The antioxidant effects of SUA might underlie the relationship between \(\Delta\)SUA and the short-term functional outcomes of IS. A moderate concentration of SUA could protect tissues and organs against oxidative damage to maintain metabolism balance [27, 28]. SUA is generally scarce in the human brain, which makes it more susceptible to oxidative stress [29]. For IS patients, low SUA levels, when maintained for up to 3 months after symptom onset, tended to be positively associated with poor functional outcomes according to the URICO-ICTUS trial [30]. In conclusion, our finding that elevated \(\Delta\)SUA is associated with favorable functional outcomes of IS in the range of 0–100 μmol/L is in line with the aforementioned evidence, despite a J-shaped risk trend for the incidence of IS reported in other studies [8]. Notably, recent evidence has shown that SUA intervention might improve glucose-driven oxidative stress in IS, providing a neuroprotective effect in hyperglycemia patients [31]. Large-scale studies are warranted to further explore the effect of moderately elevated \(\Delta\)SUA on the functional outcomes of IS in T2DM patients.

Moreover, the SUA level and its changes may play a role in metabolism-related diseases and, thus, influence the clinical prognosis.
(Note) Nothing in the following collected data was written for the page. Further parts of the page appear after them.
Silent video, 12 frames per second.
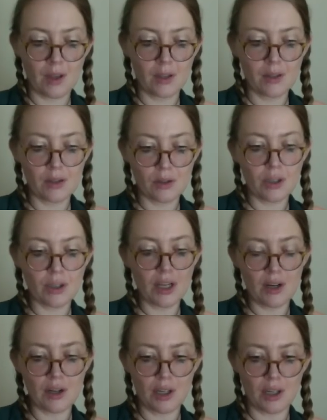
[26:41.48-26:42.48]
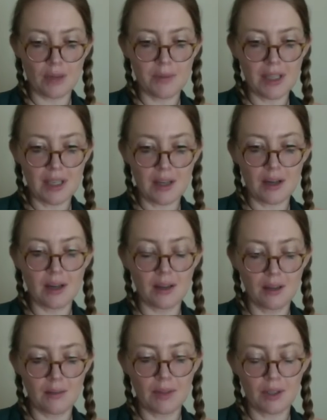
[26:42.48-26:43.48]
Sword energy comes here
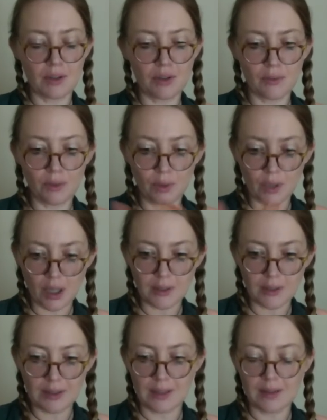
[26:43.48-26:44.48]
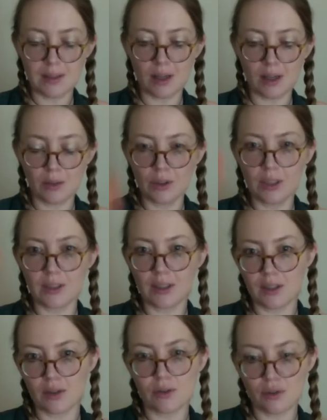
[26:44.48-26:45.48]
because you have to cut things out that
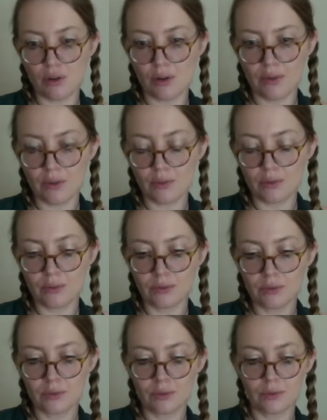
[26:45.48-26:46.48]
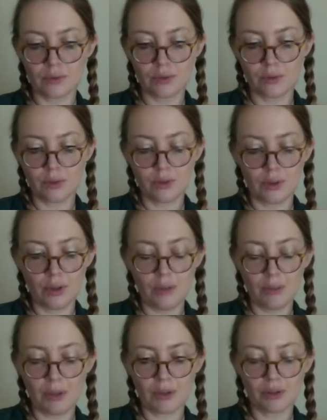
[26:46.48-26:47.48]
doesn't serve you.
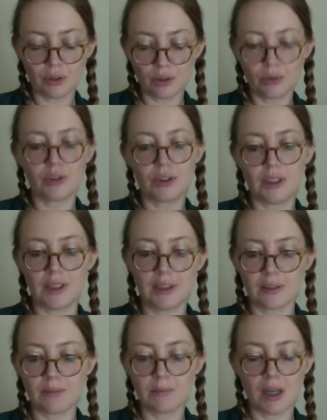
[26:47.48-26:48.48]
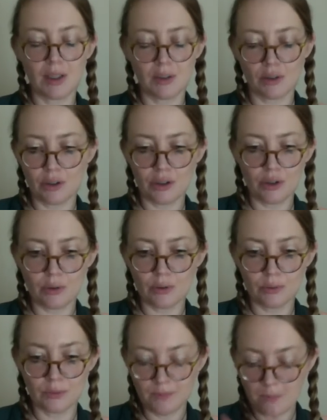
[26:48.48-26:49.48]
Because those things might hurt you
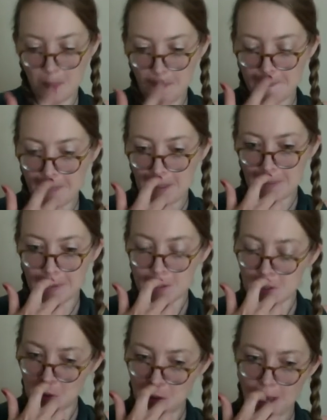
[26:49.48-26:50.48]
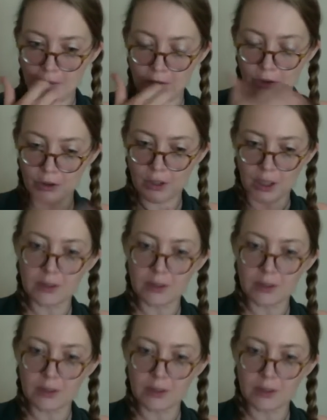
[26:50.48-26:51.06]
because you have not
Persistent low SUA was associated with Alzheimer-related cerebral hypometabolism in a prospective cohort study on Alzheimer’s disease [6]. In addition, the Chinese Health and Retirement Longitudinal Study revealed that maintaining a higher SUA level within the normal range and a moderate increase in \(\Delta\)SUA could improve cognitive function in women with high FPG and non-normotensive population, respectively [32, 33]. Therefore, a moderate increase in \(\Delta\)SUA might be advantageous at cerebral function in individuals with metabolism-related diseases, although further longitudinal studies are needed to confirm this.

The strength of this study is that we analyzed and explored the relationship of dynamic changes in serum indicators (\(\Delta\)SUA) with IS in a multicenter prospective registry. However, this study also has some limitations. First, all patients were Chinese, so the present finding needs to be replicated in populations of different ethnicities and ancestries. Second, since the dynamic changes of other inflammatory biomarkers were not monitored, the potential applications of the inflammatory mechanisms are limited. Third, the sample size in this study was not large enough to evaluate other outcomes, such as IS recurrence or death.

Conclusion

This study revealed that moderately elevated \(\Delta\)SUA was correlated with better short-term functional outcomes in IS patients with T2DM and might have a more pronounced protective effect in the reduced \(\Delta\)hsCRP subgroup. These findings suggest that \(\Delta\)SUA might have a subtle metabolic correlation with IS in T2DM patients.